Provided data ->
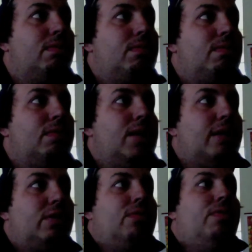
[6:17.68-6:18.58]

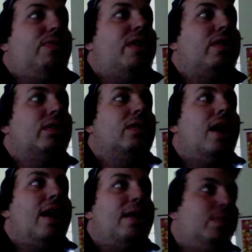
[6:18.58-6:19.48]
lecture fell in
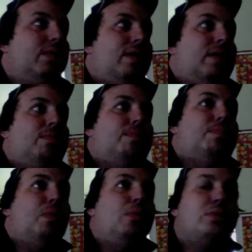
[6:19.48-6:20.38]
line with like
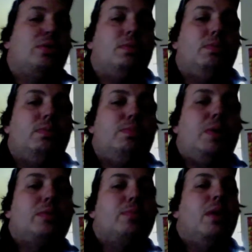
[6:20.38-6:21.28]

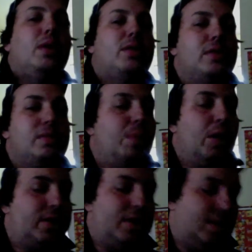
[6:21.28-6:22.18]

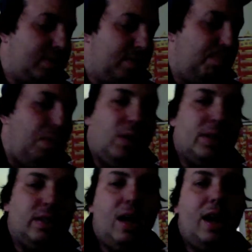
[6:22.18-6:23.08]
Marxist party
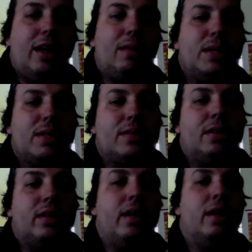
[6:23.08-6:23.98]
line, basically.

What the exercise asks ->
Each line above should be written out again exactly, without any image.

Solution to this exercise ->
[6:17.68-6:18.58]

[6:18.58-6:19.48]
lecture fell in
[6:19.48-6:20.38]
line with like
[6:20.38-6:21.28]

[6:21.28-6:22.18]

[6:22.18-6:23.08]
Marxist party
[6:23.08-6:23.98]
line, basically.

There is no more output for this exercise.